● TASK INSTRUCTIONS
Everything below from the line with "[0:00.00-0:00.10]" through the line with "Transcript, with fillers: మార్నింగ్" should be copied exactly, and nothing else; leave out the pictures.

● SUPPLIED RECORDS
------------------------------
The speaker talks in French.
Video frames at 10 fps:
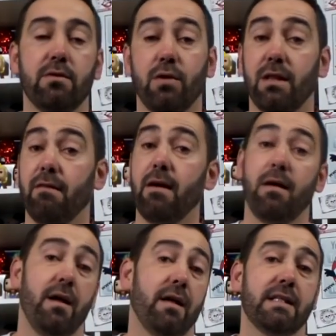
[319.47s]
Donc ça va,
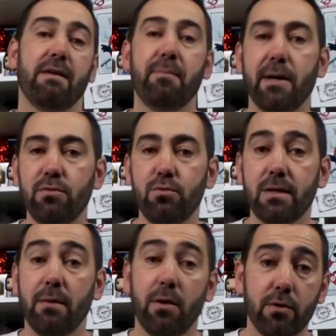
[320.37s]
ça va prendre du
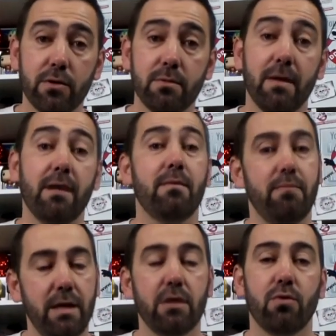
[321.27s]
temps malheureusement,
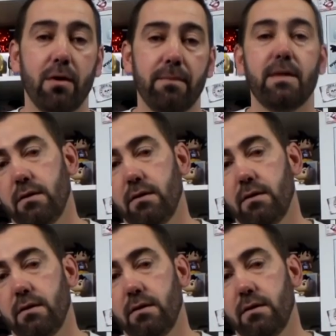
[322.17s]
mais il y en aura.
------------------------------
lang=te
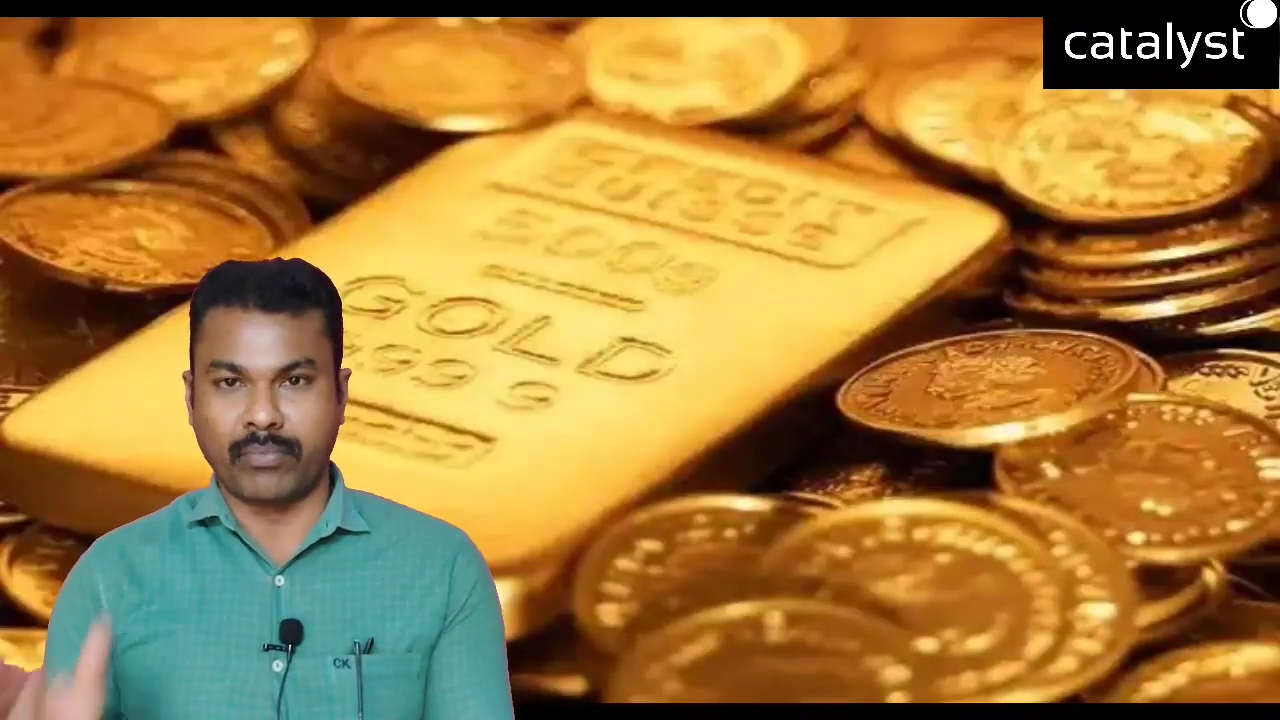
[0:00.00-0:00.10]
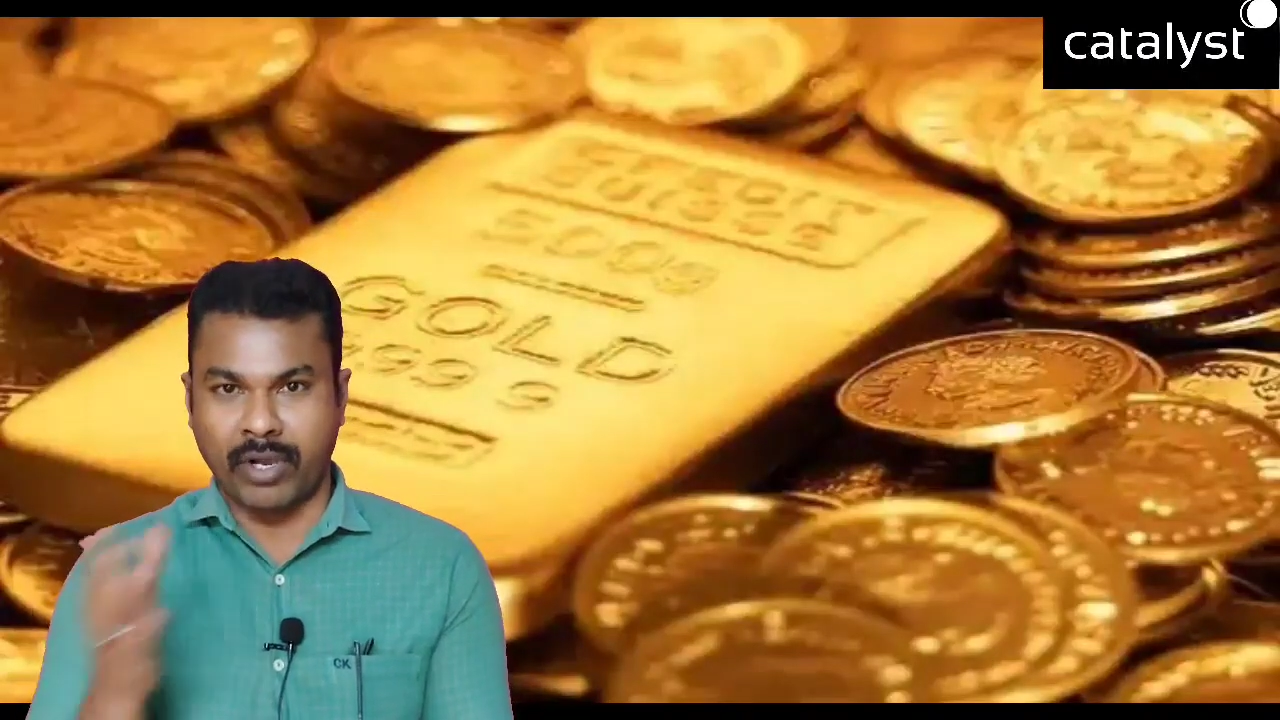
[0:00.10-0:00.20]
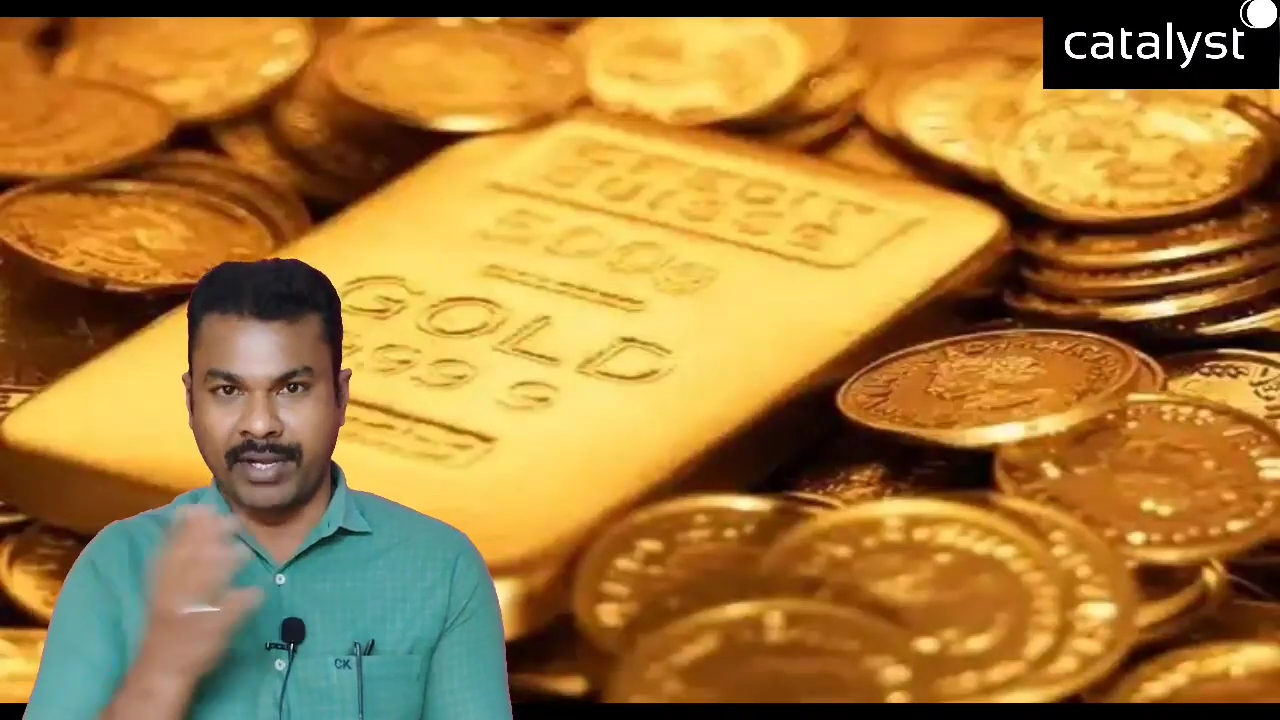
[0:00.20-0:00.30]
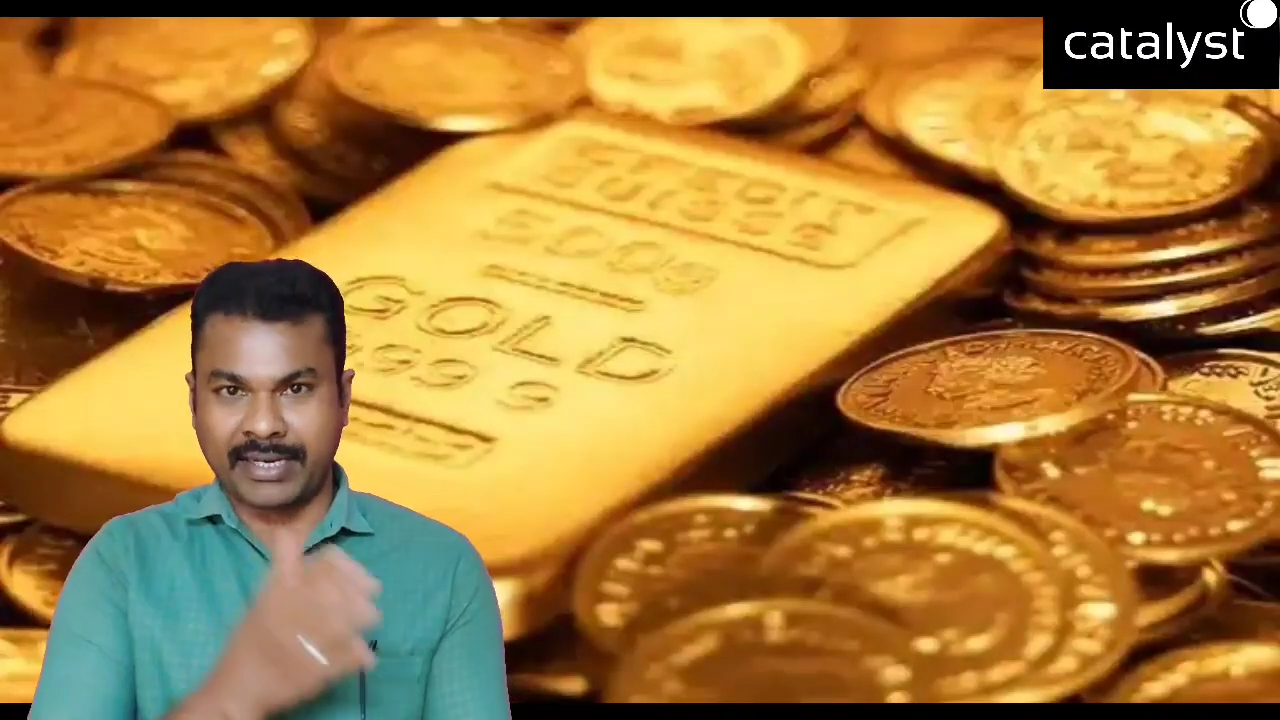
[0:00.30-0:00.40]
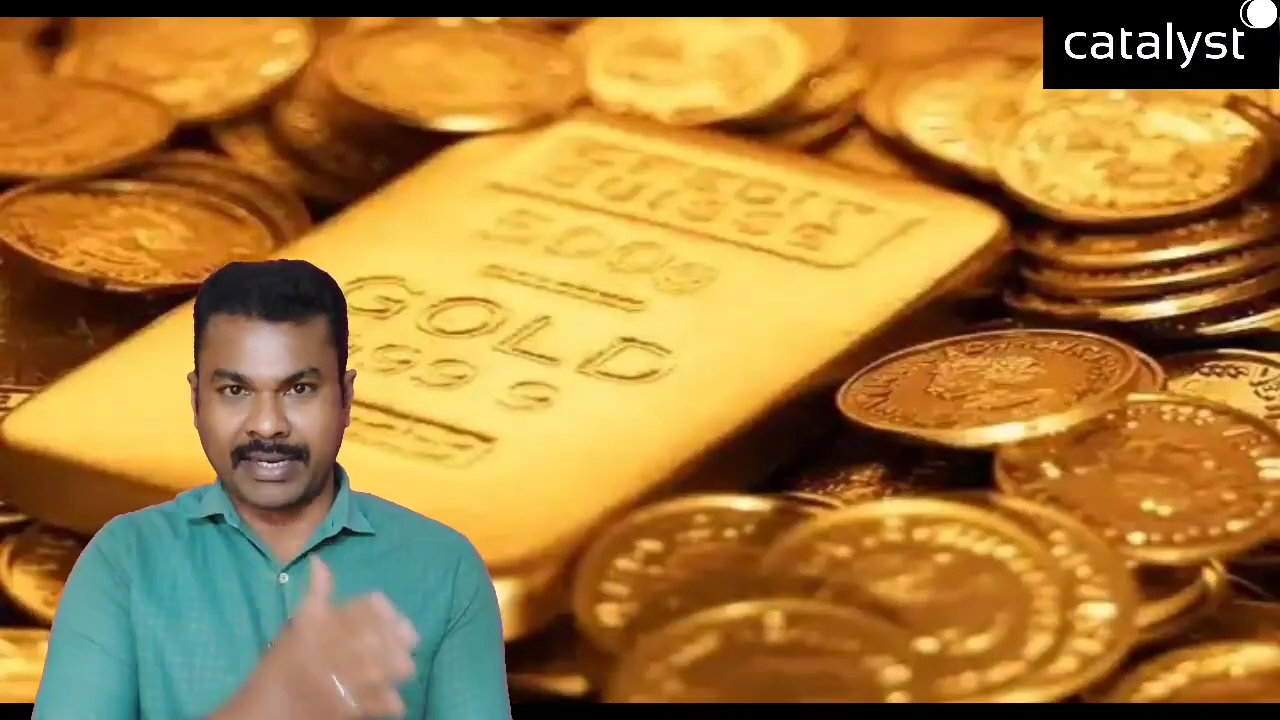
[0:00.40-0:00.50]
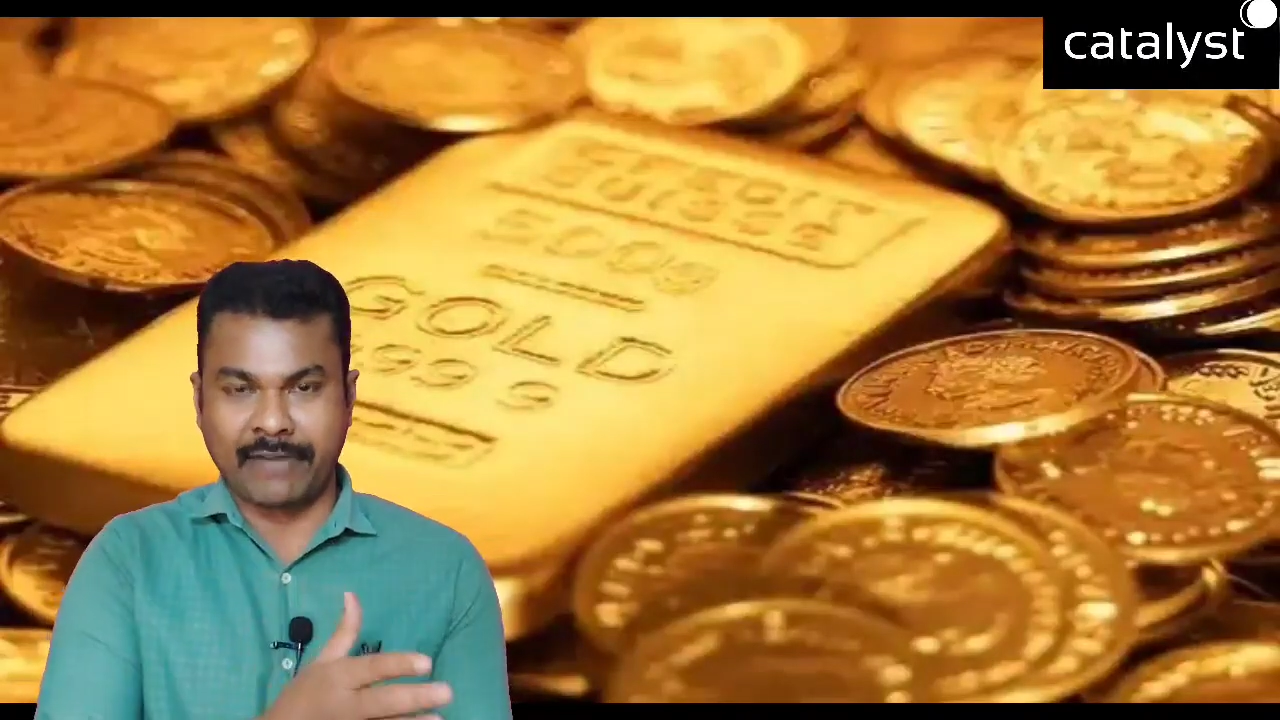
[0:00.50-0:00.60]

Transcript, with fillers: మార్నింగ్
------------------------------
● TASK RESULT
[0:00.00-0:00.10]
[0:00.10-0:00.20]
[0:00.20-0:00.30]
[0:00.30-0:00.40]
[0:00.40-0:00.50]
[0:00.50-0:00.60]

Transcript, with fillers: మార్నింగ్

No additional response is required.